Stored items
+++++

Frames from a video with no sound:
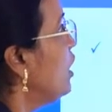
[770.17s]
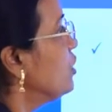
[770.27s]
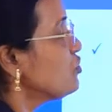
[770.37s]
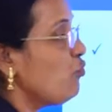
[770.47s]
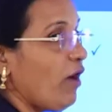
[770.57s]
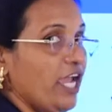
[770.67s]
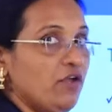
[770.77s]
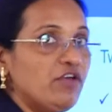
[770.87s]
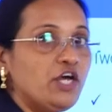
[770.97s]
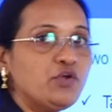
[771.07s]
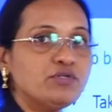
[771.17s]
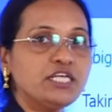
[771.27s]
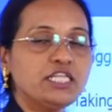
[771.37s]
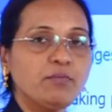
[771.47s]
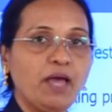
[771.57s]
So, why we are
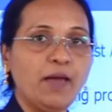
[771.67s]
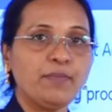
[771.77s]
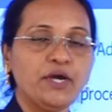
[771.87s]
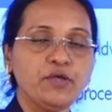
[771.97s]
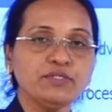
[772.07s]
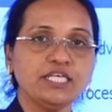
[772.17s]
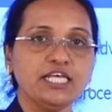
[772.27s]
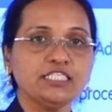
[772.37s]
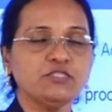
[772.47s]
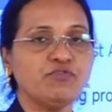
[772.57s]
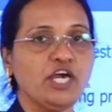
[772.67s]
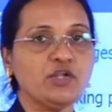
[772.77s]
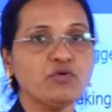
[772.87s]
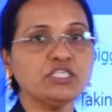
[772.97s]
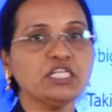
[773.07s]
using the MapReduce is, we are
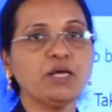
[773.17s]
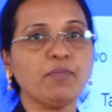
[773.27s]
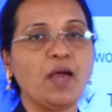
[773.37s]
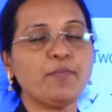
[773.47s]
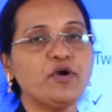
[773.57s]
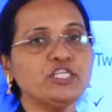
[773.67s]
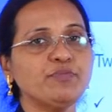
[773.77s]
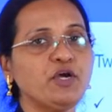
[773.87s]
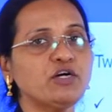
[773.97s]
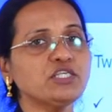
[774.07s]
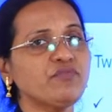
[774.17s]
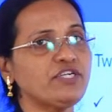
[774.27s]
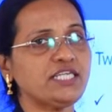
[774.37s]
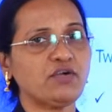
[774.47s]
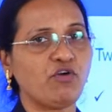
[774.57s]
using the MapReduce because of
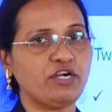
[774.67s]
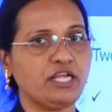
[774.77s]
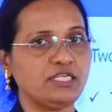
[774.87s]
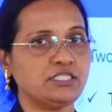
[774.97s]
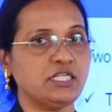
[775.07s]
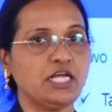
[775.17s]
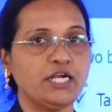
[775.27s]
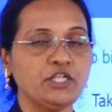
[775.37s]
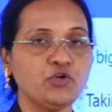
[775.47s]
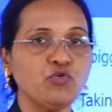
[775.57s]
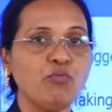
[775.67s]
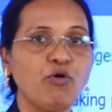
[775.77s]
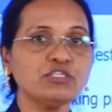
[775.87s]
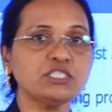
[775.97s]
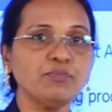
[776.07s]
its advantage. Then the two
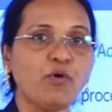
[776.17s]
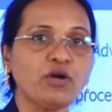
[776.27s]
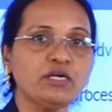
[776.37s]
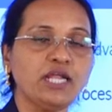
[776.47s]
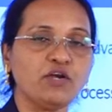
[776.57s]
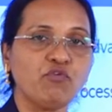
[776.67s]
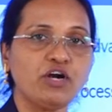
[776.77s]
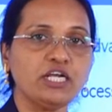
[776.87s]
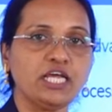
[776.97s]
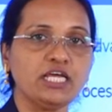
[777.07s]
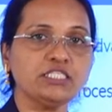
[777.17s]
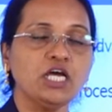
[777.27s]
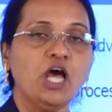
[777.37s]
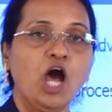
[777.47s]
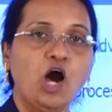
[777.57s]
most important advantage
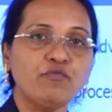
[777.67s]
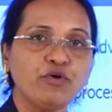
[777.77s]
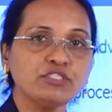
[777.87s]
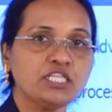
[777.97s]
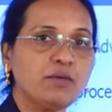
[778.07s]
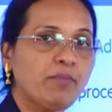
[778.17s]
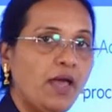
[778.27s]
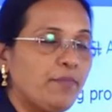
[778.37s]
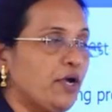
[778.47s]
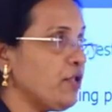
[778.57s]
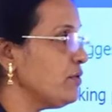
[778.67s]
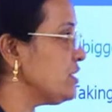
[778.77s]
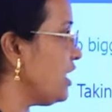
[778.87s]
of using the MapReduce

+++++

■ **Goal of the exercise**:
Please output all the data exactly as given, with the pictures omitted.

■ **Answer below**:
Frames from a video with no sound:
[770.17s]
[770.27s]
[770.37s]
[770.47s]
[770.57s]
[770.67s]
[770.77s]
[770.87s]
[770.97s]
[771.07s]
[771.17s]
[771.27s]
[771.37s]
[771.47s]
[771.57s]
So, why we are
[771.67s]
[771.77s]
[771.87s]
[771.97s]
[772.07s]
[772.17s]
[772.27s]
[772.37s]
[772.47s]
[772.57s]
[772.67s]
[772.77s]
[772.87s]
[772.97s]
[773.07s]
using the MapReduce is, we are
[773.17s]
[773.27s]
[773.37s]
[773.47s]
[773.57s]
[773.67s]
[773.77s]
[773.87s]
[773.97s]
[774.07s]
[774.17s]
[774.27s]
[774.37s]
[774.47s]
[774.57s]
using the MapReduce because of
[774.67s]
[774.77s]
[774.87s]
[774.97s]
[775.07s]
[775.17s]
[775.27s]
[775.37s]
[775.47s]
[775.57s]
[775.67s]
[775.77s]
[775.87s]
[775.97s]
[776.07s]
its advantage. Then the two
[776.17s]
[776.27s]
[776.37s]
[776.47s]
[776.57s]
[776.67s]
[776.77s]
[776.87s]
[776.97s]
[777.07s]
[777.17s]
[777.27s]
[777.37s]
[777.47s]
[777.57s]
most important advantage
[777.67s]
[777.77s]
[777.87s]
[777.97s]
[778.07s]
[778.17s]
[778.27s]
[778.37s]
[778.47s]
[778.57s]
[778.67s]
[778.77s]
[778.87s]
of using the MapReduce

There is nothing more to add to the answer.